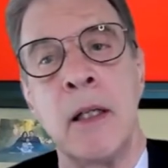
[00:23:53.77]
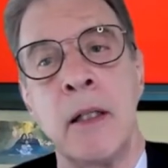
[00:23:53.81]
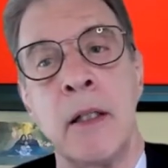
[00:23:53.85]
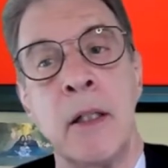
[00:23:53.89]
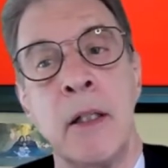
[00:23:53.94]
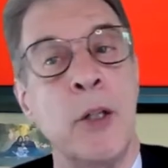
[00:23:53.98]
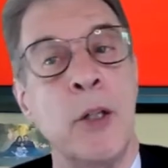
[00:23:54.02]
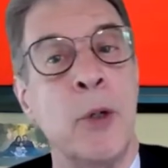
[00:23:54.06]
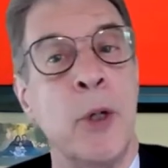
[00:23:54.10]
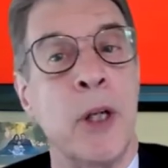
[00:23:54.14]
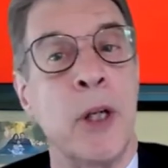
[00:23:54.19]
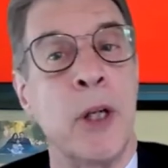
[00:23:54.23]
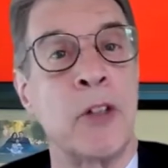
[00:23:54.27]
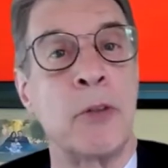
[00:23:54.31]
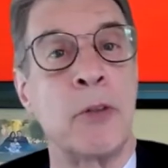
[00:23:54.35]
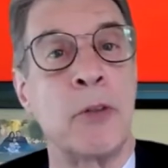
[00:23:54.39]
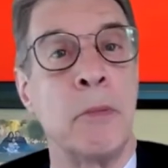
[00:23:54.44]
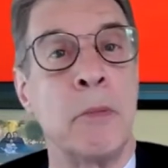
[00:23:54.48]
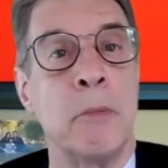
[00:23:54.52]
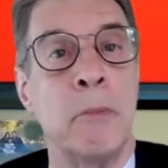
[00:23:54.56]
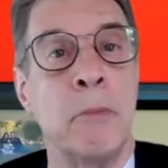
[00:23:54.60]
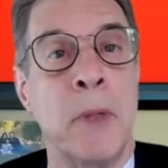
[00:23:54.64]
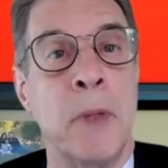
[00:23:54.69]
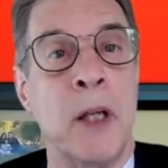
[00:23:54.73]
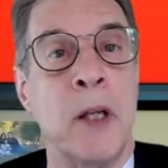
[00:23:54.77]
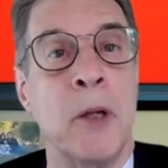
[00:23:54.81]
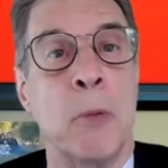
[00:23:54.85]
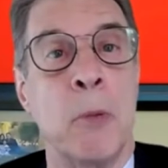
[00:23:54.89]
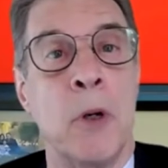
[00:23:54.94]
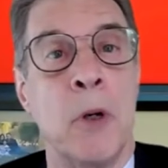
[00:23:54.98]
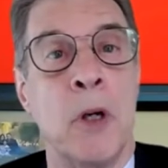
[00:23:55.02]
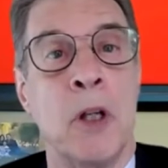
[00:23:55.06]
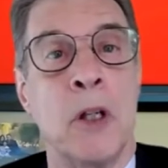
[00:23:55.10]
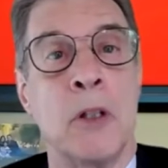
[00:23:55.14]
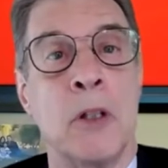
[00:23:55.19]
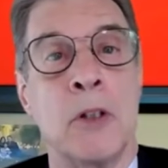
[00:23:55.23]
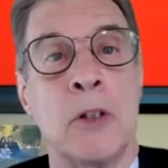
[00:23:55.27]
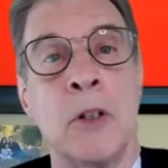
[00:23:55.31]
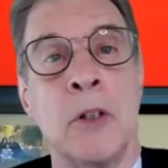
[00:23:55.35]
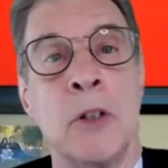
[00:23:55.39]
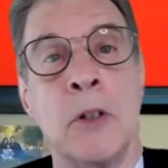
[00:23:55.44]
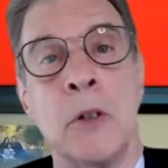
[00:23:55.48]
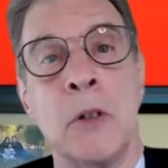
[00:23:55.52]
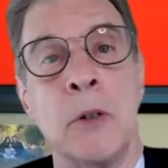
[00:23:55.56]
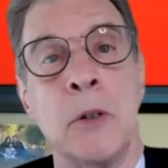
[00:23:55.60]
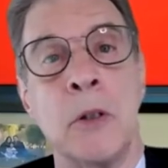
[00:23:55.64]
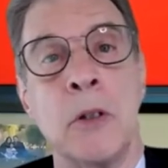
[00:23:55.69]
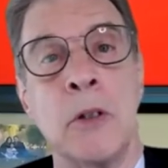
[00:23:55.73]
the US may want
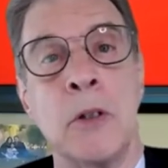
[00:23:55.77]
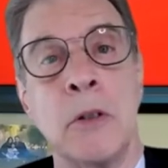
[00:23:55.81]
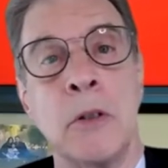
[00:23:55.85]
to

=======

**EXERCISE DIRECTIONS:**
Exclude the pictures and repeat the entries word for word.

**EXPECTED ANSWER:**
[00:23:53.77]
[00:23:53.81]
[00:23:53.85]
[00:23:53.89]
[00:23:53.94]
[00:23:53.98]
[00:23:54.02]
[00:23:54.06]
[00:23:54.10]
[00:23:54.14]
[00:23:54.19]
[00:23:54.23]
[00:23:54.27]
[00:23:54.31]
[00:23:54.35]
[00:23:54.39]
[00:23:54.44]
[00:23:54.48]
[00:23:54.52]
[00:23:54.56]
[00:23:54.60]
[00:23:54.64]
[00:23:54.69]
[00:23:54.73]
[00:23:54.77]
[00:23:54.81]
[00:23:54.85]
[00:23:54.89]
[00:23:54.94]
[00:23:54.98]
[00:23:55.02]
[00:23:55.06]
[00:23:55.10]
[00:23:55.14]
[00:23:55.19]
[00:23:55.23]
[00:23:55.27]
[00:23:55.31]
[00:23:55.35]
[00:23:55.39]
[00:23:55.44]
[00:23:55.48]
[00:23:55.52]
[00:23:55.56]
[00:23:55.60]
[00:23:55.64]
[00:23:55.69]
[00:23:55.73]
the US may want
[00:23:55.77]
[00:23:55.81]
[00:23:55.85]
to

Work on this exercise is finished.